生涯現役をうたうロウにとって、自分がネタにすることは良しとしても、他人からからかわれるのは気に食わないらしい。
「とりあえずやることもやったし難しい話はこれで終わり。今日は新しい仲間の歓迎会なんだからガンガン食べよ! クリスマスなんだし無礼講ってことでー、ここはロウ様の驕りでよろです」
「相変わらず儂を財布のように扱いおって……」
「ロウおじいちゃん大好き!」
「ノヴォ、さっさと追加注文せい」
「ロウ爺……あんたさすがにそれはチョロすぎだろ」
「あっ、牛鍋の出汁もお願いねぇ。あとワインもいただけるかしら?」
「はいはい! ったく揃いも揃って人使い荒すぎだってぇの……あぁ、俺も酒飲みてぇっ!」
廊下に近い位置に座るノヴォを容赦なくこき使う面々を呆気にとられるように眺めながら、リオンは心の奥がむず痒いような、そんな不思議な感覚を覚えて自身の胸に手を当てる。
種族も歳も性別も位も関係なく食卓を囲み、賑やかに酒を酌み交わす光景。飾らない笑顔を浮かべながら、今この瞬間に生きることを心の底から楽しんでいる。

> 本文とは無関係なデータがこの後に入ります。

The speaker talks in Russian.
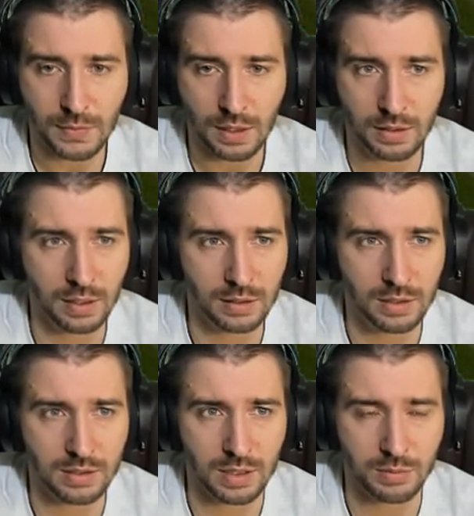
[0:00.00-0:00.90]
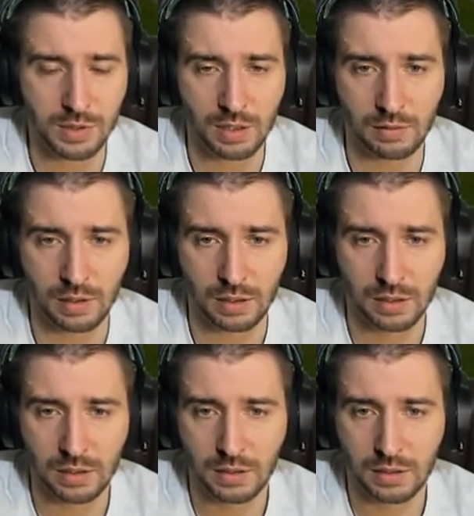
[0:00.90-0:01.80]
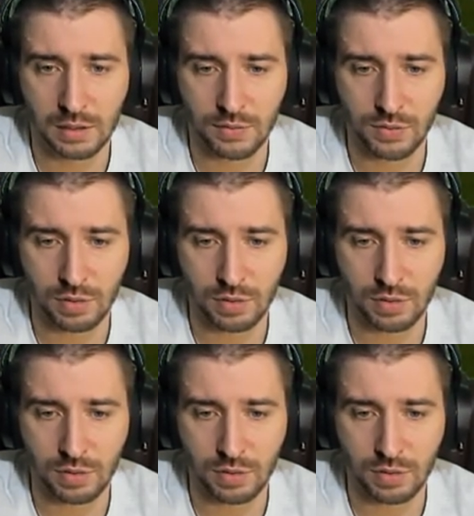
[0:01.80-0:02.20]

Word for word: на английском сервере. Я все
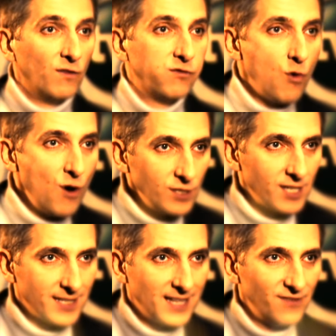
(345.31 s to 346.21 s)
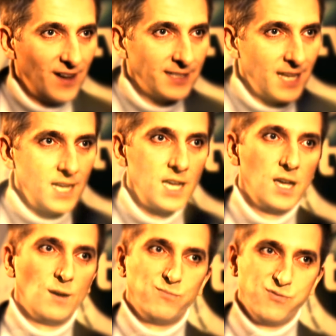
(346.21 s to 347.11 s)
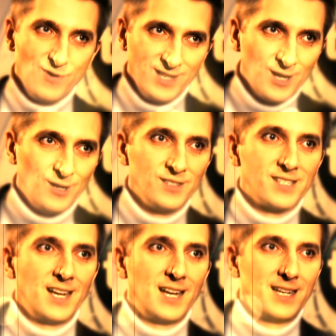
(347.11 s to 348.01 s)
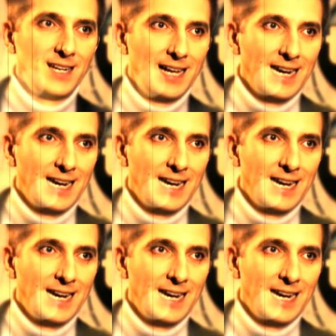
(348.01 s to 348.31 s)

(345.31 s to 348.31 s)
włosy Stefana płynąca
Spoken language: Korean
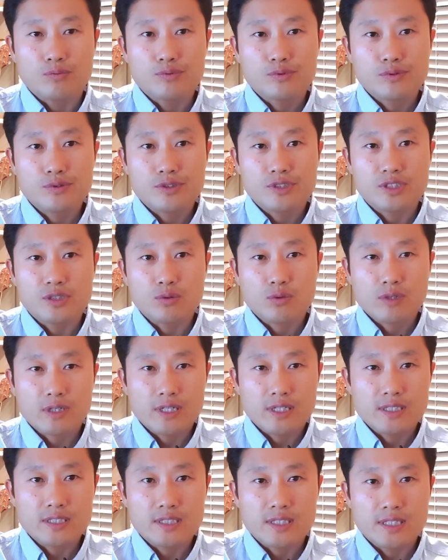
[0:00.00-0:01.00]
부를
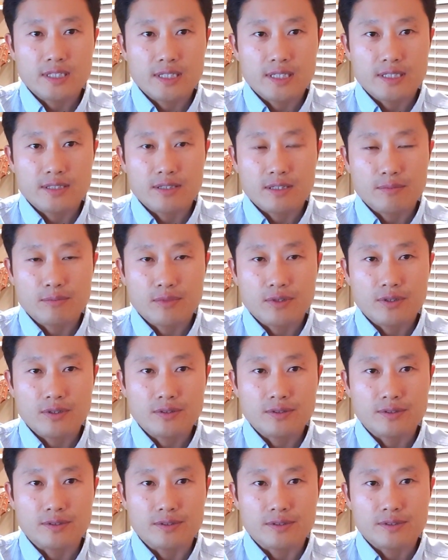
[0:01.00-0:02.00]
지속하는지에 대해서
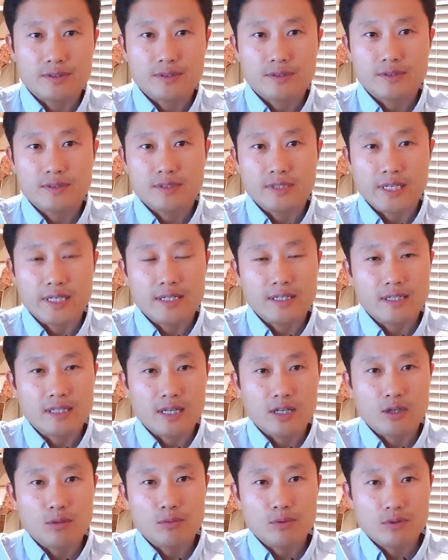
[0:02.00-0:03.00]
한번 얘기를
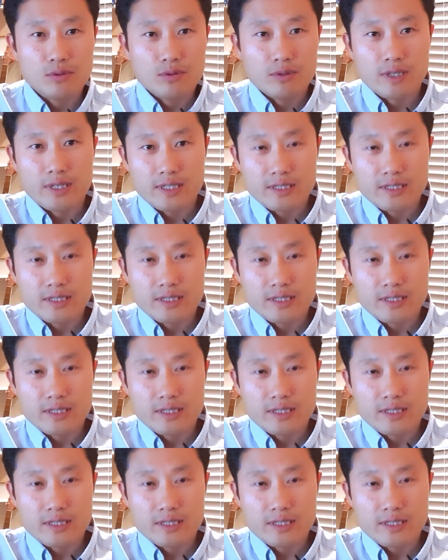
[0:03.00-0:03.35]
나눠보도록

暗い過去を背負っているなどと到底思えない姿に、悩みに悩みを積み重ねているのが次第に馬鹿らしくなり、リオンは牛鍋をよそった小皿を片手に苦笑交じりに息を吐いた。
「どうしたの? 美味しくない?」
「いえ、今まで食べたことがないくらい……美味しいですよ」
「うんうん、特に他人の金で食べるご飯は格別だよねー」
「いや、そういうことではなく……」
「リオンは骨格の割にまだまだ痩せすぎなんだから、どんどん食べなよ?」
「はは、いただきます……」
箸を握り締め、いかにして人の金で食べる飯が美味しいかを声高に力説する葵の表情はここ数日の中で一番明るい。おそらくこれが彼女の持つ本来の笑顔なのだろうが、話の内容が内容だけに素直に見惚れることもできず、リオンはお茶を濁すように曖昧に微笑みながら箸を進めた。
しかしウジウジとしたリオンの心境など知ったこっちゃないとばかりに輝く笑みが、大変不本意ながらもリオンの心を軽くしたのは事実で、いつの間にか見知らぬ面々に囲まれた緊張やら警戒やらが解けていることにも内心驚く。
まったく、本当に面白い人に拾われたものだ。
リオンは自分というちっぽけな存在を『仲間』だと言い歓迎してくれた人たちの会話を聴きながら、初めて感じる気恥ずかしさと嬉しさに、形のいい唇を柔らかな笑みで染めた。